(Beginning of Exercise inputs)

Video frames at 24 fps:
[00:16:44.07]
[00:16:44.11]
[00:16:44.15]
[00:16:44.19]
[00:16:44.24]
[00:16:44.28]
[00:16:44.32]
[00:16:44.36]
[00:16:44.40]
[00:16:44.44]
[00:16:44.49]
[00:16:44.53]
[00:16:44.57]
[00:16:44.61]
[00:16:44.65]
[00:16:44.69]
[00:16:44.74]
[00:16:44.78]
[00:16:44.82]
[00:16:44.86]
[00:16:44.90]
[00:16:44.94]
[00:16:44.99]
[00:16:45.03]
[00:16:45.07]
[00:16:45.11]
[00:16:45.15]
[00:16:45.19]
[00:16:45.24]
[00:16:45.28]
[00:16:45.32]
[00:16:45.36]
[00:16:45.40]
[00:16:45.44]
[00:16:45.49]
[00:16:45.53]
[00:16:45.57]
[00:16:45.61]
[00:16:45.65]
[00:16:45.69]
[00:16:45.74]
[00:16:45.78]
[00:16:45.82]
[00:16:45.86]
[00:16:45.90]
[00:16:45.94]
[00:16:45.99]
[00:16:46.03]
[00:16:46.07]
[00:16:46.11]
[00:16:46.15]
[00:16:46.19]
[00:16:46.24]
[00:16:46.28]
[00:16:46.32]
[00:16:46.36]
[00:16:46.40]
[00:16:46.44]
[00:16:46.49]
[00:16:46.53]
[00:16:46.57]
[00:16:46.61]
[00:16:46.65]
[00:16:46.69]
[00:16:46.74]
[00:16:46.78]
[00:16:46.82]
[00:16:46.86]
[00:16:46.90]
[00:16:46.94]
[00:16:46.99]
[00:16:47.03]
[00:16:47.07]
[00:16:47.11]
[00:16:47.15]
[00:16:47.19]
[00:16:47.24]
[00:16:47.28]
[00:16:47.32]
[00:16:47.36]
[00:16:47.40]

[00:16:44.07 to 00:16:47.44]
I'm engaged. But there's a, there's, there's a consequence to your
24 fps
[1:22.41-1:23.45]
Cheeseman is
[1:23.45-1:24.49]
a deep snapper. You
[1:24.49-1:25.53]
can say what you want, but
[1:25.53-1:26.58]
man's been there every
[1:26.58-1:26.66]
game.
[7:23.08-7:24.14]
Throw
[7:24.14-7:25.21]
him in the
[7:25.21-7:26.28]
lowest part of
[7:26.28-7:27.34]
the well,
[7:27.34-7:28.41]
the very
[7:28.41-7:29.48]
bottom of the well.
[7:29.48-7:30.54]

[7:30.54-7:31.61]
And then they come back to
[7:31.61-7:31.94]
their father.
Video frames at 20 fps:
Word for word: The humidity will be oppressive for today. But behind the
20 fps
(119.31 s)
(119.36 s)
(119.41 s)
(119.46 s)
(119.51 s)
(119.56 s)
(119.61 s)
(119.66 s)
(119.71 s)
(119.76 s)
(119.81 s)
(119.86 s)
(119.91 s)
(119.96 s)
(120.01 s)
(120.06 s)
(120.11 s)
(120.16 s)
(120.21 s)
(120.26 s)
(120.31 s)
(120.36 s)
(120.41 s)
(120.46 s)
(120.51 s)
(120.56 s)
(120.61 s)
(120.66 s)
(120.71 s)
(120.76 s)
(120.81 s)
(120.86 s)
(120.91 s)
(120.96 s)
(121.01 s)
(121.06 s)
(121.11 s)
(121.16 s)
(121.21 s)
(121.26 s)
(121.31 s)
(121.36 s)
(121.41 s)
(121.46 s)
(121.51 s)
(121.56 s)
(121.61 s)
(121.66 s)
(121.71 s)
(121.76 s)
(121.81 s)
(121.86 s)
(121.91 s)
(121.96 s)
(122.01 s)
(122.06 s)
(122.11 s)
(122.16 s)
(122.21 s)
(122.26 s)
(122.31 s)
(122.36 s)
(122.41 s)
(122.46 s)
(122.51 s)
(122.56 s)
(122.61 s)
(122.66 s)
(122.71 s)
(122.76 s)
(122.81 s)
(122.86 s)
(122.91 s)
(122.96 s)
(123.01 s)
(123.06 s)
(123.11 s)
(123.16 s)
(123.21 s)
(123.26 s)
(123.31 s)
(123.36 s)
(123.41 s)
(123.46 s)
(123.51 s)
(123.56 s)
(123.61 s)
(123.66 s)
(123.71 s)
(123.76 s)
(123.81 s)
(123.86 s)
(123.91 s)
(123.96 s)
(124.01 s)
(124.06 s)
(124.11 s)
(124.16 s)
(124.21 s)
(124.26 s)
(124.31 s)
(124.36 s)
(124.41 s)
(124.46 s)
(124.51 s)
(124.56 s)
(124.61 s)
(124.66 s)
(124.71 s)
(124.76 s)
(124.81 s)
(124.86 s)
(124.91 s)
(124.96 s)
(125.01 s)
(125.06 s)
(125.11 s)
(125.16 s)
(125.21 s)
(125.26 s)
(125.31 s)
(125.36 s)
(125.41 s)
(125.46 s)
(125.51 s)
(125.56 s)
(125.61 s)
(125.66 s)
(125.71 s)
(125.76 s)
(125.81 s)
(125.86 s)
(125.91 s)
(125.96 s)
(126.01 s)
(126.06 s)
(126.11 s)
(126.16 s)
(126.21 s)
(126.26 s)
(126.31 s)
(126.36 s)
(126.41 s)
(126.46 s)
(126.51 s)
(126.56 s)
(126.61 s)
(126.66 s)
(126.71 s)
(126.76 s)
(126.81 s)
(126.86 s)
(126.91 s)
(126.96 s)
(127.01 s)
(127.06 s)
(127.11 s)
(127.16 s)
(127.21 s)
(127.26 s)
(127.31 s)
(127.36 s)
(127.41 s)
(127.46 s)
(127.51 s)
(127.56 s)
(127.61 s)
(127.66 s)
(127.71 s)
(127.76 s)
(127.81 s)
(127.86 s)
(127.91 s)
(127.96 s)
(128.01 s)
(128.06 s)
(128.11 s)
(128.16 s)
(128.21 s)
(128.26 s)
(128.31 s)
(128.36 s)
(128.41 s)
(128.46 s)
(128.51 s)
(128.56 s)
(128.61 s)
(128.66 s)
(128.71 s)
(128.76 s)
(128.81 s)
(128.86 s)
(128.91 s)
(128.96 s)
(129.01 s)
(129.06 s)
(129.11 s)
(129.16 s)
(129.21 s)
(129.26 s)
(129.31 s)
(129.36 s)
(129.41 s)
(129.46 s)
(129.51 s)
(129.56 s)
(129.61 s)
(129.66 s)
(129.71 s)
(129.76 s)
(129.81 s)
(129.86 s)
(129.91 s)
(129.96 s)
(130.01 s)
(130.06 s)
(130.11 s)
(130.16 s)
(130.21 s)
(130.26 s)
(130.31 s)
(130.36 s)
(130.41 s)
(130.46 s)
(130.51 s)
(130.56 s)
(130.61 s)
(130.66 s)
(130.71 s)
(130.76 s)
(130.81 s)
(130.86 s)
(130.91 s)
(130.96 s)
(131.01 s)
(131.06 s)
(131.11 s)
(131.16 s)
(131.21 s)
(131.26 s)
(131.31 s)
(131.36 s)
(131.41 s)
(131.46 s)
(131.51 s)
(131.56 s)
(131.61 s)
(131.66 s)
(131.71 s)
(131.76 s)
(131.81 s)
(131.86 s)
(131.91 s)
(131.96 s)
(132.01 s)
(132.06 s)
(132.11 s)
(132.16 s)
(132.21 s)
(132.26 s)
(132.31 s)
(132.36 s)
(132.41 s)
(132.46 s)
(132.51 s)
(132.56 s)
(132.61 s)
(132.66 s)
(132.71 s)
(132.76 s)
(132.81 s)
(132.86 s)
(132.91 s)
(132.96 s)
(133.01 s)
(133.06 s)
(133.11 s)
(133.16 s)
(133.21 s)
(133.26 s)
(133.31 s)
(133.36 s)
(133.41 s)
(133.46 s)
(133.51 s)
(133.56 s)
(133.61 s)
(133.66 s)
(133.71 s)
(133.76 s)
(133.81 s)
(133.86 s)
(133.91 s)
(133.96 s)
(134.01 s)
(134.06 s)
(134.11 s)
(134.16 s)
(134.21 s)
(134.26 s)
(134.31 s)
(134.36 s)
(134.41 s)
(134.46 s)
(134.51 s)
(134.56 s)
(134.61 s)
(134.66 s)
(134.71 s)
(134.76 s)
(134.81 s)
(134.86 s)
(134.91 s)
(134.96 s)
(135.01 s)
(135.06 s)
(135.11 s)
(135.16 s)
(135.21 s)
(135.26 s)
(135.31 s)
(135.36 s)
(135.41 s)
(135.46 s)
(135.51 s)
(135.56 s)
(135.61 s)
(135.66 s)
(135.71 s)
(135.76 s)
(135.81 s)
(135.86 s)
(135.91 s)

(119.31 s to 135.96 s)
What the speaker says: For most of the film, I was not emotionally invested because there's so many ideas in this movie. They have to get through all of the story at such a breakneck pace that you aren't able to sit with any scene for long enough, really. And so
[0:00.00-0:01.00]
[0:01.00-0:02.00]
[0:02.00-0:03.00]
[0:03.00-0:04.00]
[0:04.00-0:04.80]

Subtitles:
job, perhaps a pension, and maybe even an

(End of Exercise inputs)

== What you have to do ==
Look above for the line holding "[00:16:44.49]" and the line holding "[00:16:45.32]", then output exactly those two lines and every line between them, nothing more.

== Solution for this problem ==
[00:16:44.49]
[00:16:44.53]
[00:16:44.57]
[00:16:44.61]
[00:16:44.65]
[00:16:44.69]
[00:16:44.74]
[00:16:44.78]
[00:16:44.82]
[00:16:44.86]
[00:16:44.90]
[00:16:44.94]
[00:16:44.99]
[00:16:45.03]
[00:16:45.07]
[00:16:45.11]
[00:16:45.15]
[00:16:45.19]
[00:16:45.24]
[00:16:45.28]
[00:16:45.32]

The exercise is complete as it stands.